There were three referendum committees. The first, by the EDU, called itself "No to marriage for all". The second, by members of parliament from the Swiss People's Party (SVP), the Centre and the Evangelical People's Party of Switzerland was called "No to sperm donation for same-sex couples". A third committee called "No to the commodification of children" was launched by members of parliament of the SVP from the Canton of Valais; they also called themselves "For the Family Foundation".

On 12 April 2021, opponents of same-sex marriage announced that they had collected 59,176 certified signatures and brought them to the Federal Chancellery.
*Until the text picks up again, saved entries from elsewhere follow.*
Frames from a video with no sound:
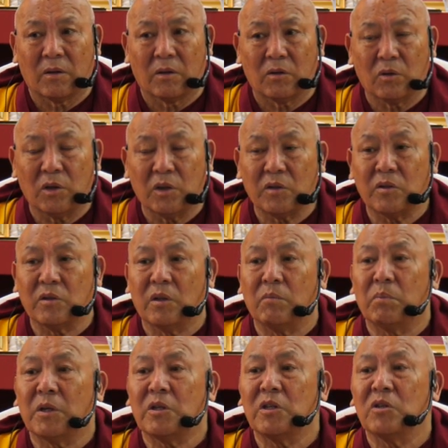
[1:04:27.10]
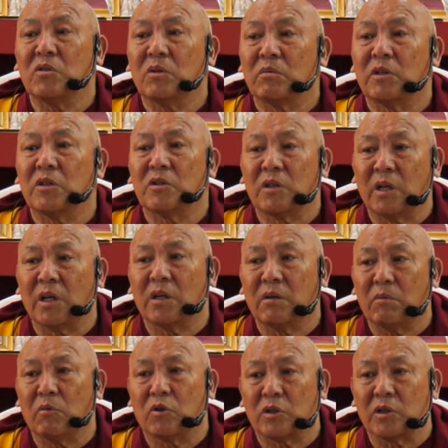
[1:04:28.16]
So it's the presence of these negative
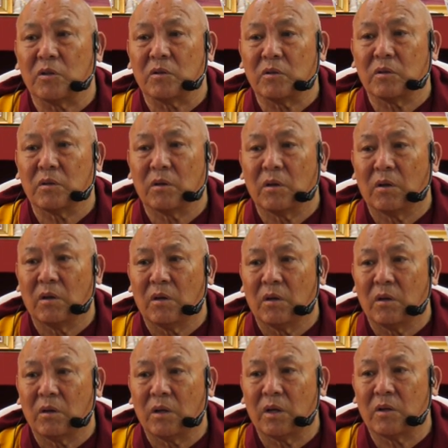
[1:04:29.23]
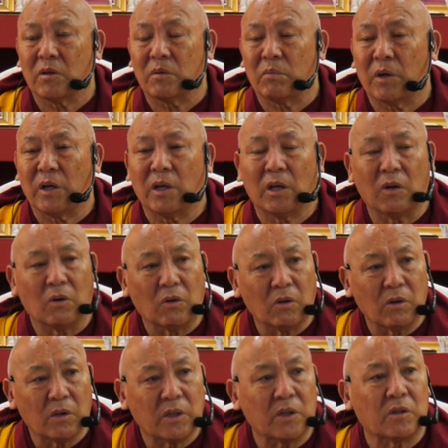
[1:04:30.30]
emotions that is bringing
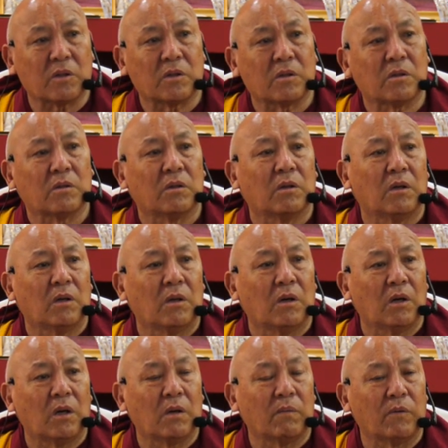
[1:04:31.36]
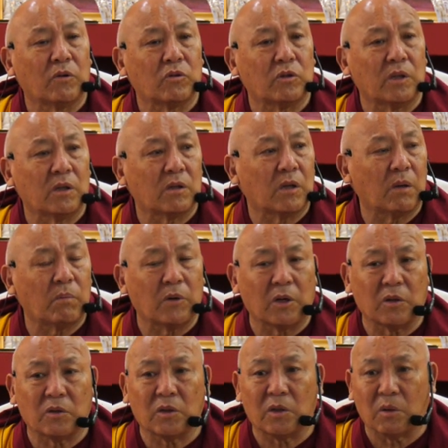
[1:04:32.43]
all these unfortunate
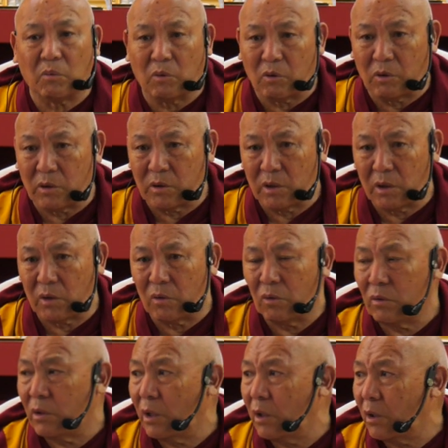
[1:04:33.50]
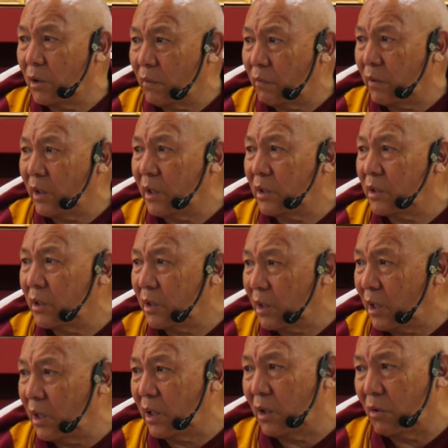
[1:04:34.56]
happenings in the world, including conflict and
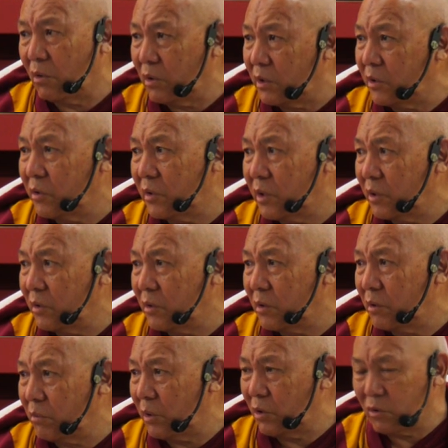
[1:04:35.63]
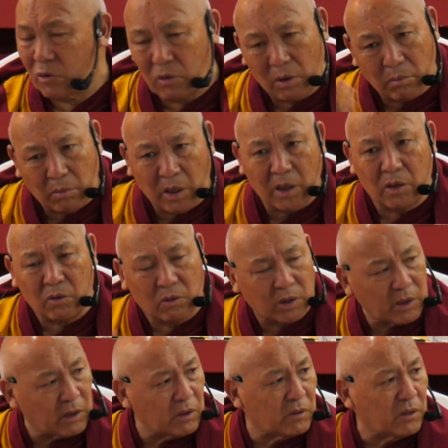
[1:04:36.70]
killing, all these things. Because you are mad, you are
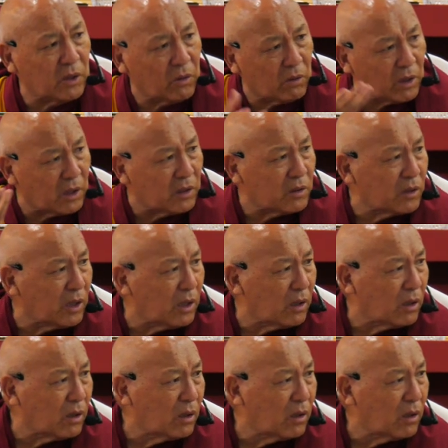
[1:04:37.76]
crazy, you are insane.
On 27 April, the Chancellery certified 61,027 valid signatures, which meant that the law would be submitted to a vote. On 19 May, the Federal Council decided that the referendum would take place on 26 September 2021.

In the discussions leading up to the vote, the proponents of equal marriage including the federal minister of justice, Karin Keller-Sutter, highlighted the need to end discrimination and inequality; they said that the law would be a step towards ending the stigmatization and social discrimination against same-sex couples. The opponents of the amendment, primarily from conservative circles, advanced the argument of respecting tradition; they also said that changing the definition of marriage would need a constitutional rather than statutory amendment. But their principal arguments related to child welfare, such as the right of a child to know one's father, which they said would be in jeopardy for the children of female same-sex couples.

Switzerland - National Parliamentary Political Parties' Positions on the 26 September 2021 referendums (Marriage For All Act)
| Party | Position on how to vote |
|---|---|
| Swiss People's Party (UDC/SVP) | No |
| Social Democratic Party (PS/SP) | Yes |
| FDP.The Liberals (PLR/FDP) | Yes |
| Green Party (PES/GPS) | Yes |
| The Centre (LC/DW) | Yes |
| Green Liberal Party (PVL/GLP) | Yes |
| Evangelical People's Party (PEV/EVP) | No |
| Federal Democratic Union (UDF/EDU) | No |
| Ticino League (Lega) | Neutral |
| Solidarity (solidaritéS) | Yes |
| Swiss Party of Labour (POP/PdA) | Yes |

== Opinion polls ==
Polls in advance of the referendum consistently showed roughly two-thirds support for the law.

| Pollster | Commissioned by | Date | Yes | Rather yes | Undecided No response | Rather not | No |
|---|---|---|---|---|---|---|---|
| gfs.Bern | SRG SSR | 20 August 2021 | 55 | 14 | 2 | 9 | 20 |
| LeeWas GmbH | Tamedia | 13 August 2021 | 56 | 8 | 1 | 6 | 29 |
| LeeWas GmbH | Tamedia | 1 September 2021 | 60 | 6 | 1 | 4 | 29 |
| gfs.Bern | SRG SSR | 15 September 2021 | 53 | 10 | 2 | 8 | 27 |
| LeeWas GmbH | Tamedia | 15 September 2021 | 64 | 3 | 1 | 3 | 29 |

== Results ==
64.10% of voters and all cantons supported the amendment to the Civil Code to legalise same-sex marriage.

Amendment to the Swiss Civil Code (Marriage for All).
| Choice |  | Votes | % |
|---|---|---|---|
| For |  | 1,828,642 | 64.10 |
| Against |  | 1,024,307 | 35.90 |
| Total |  | 2,852,949 | 100.00 |
| Valid votes |  | 2,852,949 | 98.27 |
| Invalid/blank votes |  | 50,279 | 1.73 |
| Total votes |  | 2,903,228 | 100.00 |
| Registered voters/turnout |  | 5,519,168 | 52.60 |

== Reactions ==

=== Support ===
Laura Russo, co-president of the Geneva Federation of LGBT Associations, said, "This is a historic day for us and for Switzerland, this is a great step forward, something we have been waiting for for years." Pink Cross, a Swiss LGBTQ umbrella organization, praised the vote and called it a "big milestone".

In a press release after the vote, the Umbrella Association of Rainbow Families wrote about the effects of opposition to marriage equality on its members.

=== Opposition ===
Verena Herzog, The SVP's national councilor, criticized the law for "[opening] the floodgates to many potentially dangerous practices,” although these were not specified. Speaking to Keystone-SDA, Monika Rüegger of the SVP said it was a "black day" in response to the vote.